His men grumbled ascension sounds in response. One officer, looking back over the crime scene absent-mindedly, almost unconsciously piqued “But sir, what if this is a worser Flare than we think? It’s possible the hostage was under duress and just using some of those techniques the good head doc has been lecturing. You know ‘mindfulness practices’ and whatnot. Or maybe the hostage has been tormented by so many Flares already, she barely knows when she’s in a bad situation anymore. Couldn’t we have a situation like that at hand here? Until we have the biopsies, we won’t know which Flare we were actually dealing with.”

The detective swiveled around to turn to look at the officer. Swiveling was getting easier now that he’d finally taken up his wife’s request and stopped indulging Sweets.

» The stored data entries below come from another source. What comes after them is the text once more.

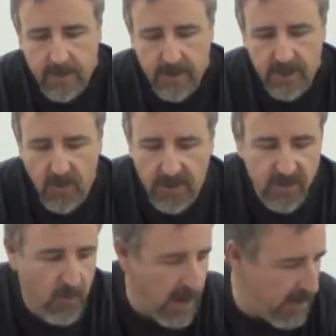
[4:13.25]
so it's
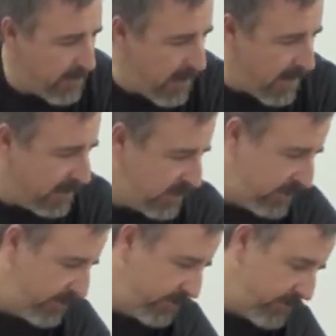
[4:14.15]
a wet
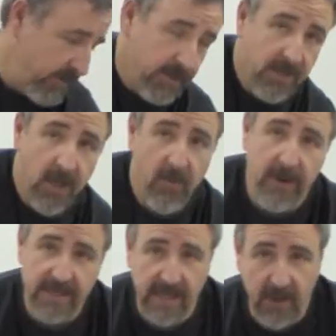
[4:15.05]
mess. Another
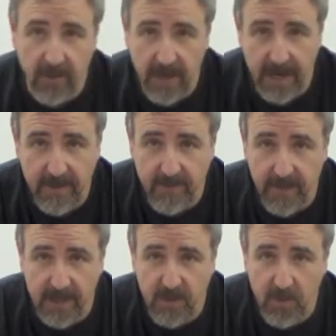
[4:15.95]
reason I don't like
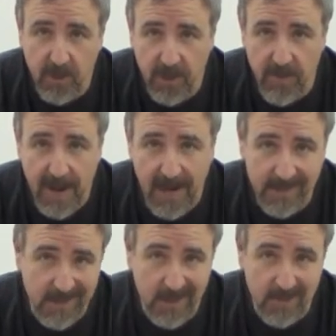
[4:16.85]
messing with breather
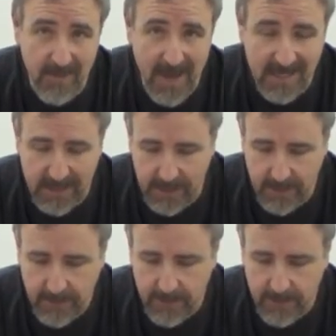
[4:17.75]
bags is it's messy.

Officer McCormick. He was a newer recruit, coming from a larger town. Before working in the Eczema Dept he had worked in Staph A. and it was rumored though he was good, the stress got to him so management reassigned him to Eczema to give him some time to find his bearings. He still seemed a bit strung out though.

“Now son,” the detective started gently. “We’ve been dealing with Flares in this town since the town was first declared, and none of them has been higher than a crisis scale of H. And even then it was the result of a consumables gang-mix up triggering some interest on the low grade Flares radars. I know you must have seen a lot coming from where you did, but here in ChroniCity we don’t jump to conclusions until the evidence points us that way. Red will collect the samples for the biopsy and we’ll know who we are dealing with soon.”
“But what if it is more serious! Shouldn’t we alert Anti-Bac and Court’roids just in case we’ll need them here quickly-”
“McCormick! This small town doesn’t have the budget to be dragging out higher-ups on every whim. Like I said before, our ChroniCity is usually pretty peaceful so we will proceed as usual unless we find evidence to the contrary. Got it?”
“Understood, sir.” McCormick responded, feeling unjustly chastised. The other men shuffled about uncomfortably, all unused to hearing the detective bark out.